RECORDS TO PROCESS: Begin
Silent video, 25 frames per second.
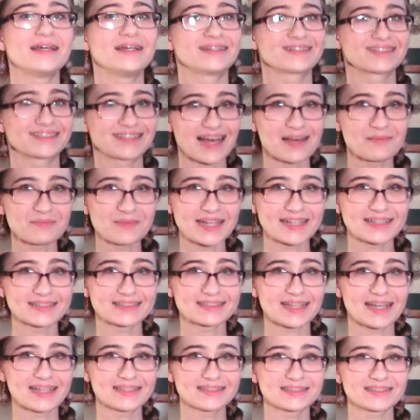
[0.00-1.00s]
Does that make
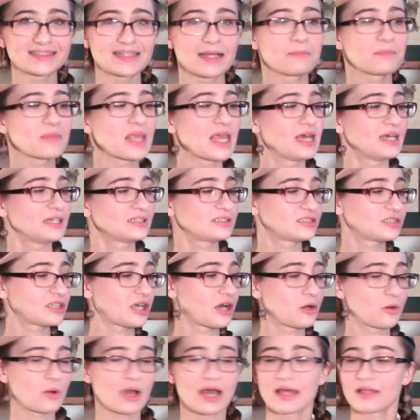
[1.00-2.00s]
sense?
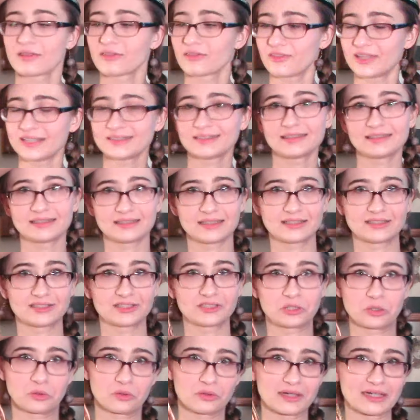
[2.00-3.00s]
So this is a
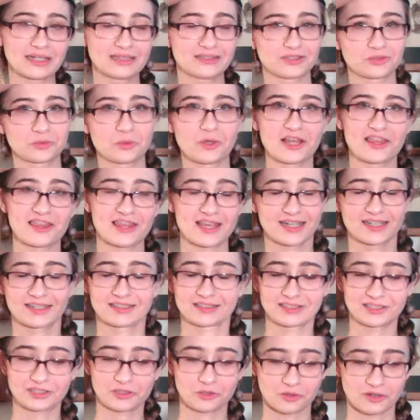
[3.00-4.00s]
stories
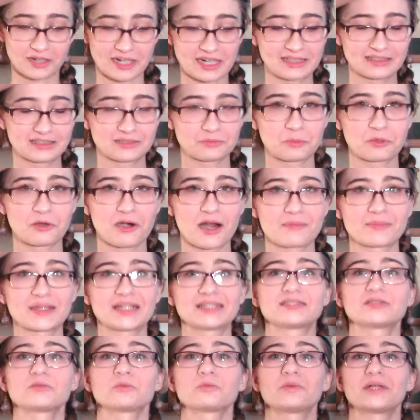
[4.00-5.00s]
within stories
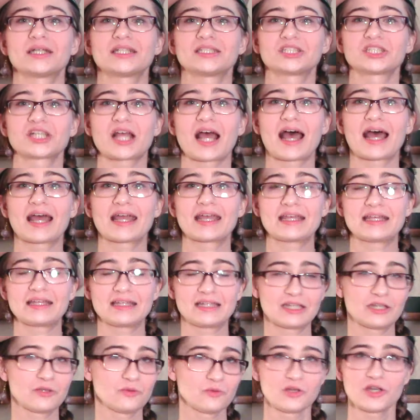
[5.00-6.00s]
premise, which I,
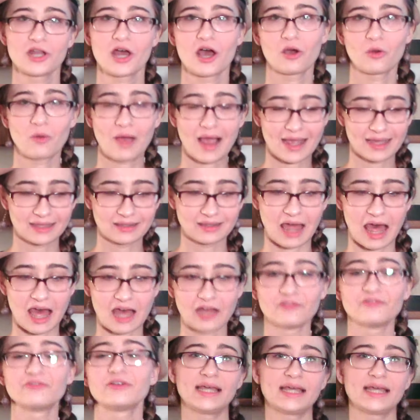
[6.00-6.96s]
you know I love.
RECORDS TO PROCESS: End
• [EXERCISE OBJECTIVE]:
No image belongs in the copy. Transcribe the full listing verbatim.

• [SOLUTION FOR THIS TASK]:
Silent video, 25 frames per second.
[0.00-1.00s]
Does that make
[1.00-2.00s]
sense?
[2.00-3.00s]
So this is a
[3.00-4.00s]
stories
[4.00-5.00s]
within stories
[5.00-6.00s]
premise, which I,
[6.00-6.96s]
you know I love.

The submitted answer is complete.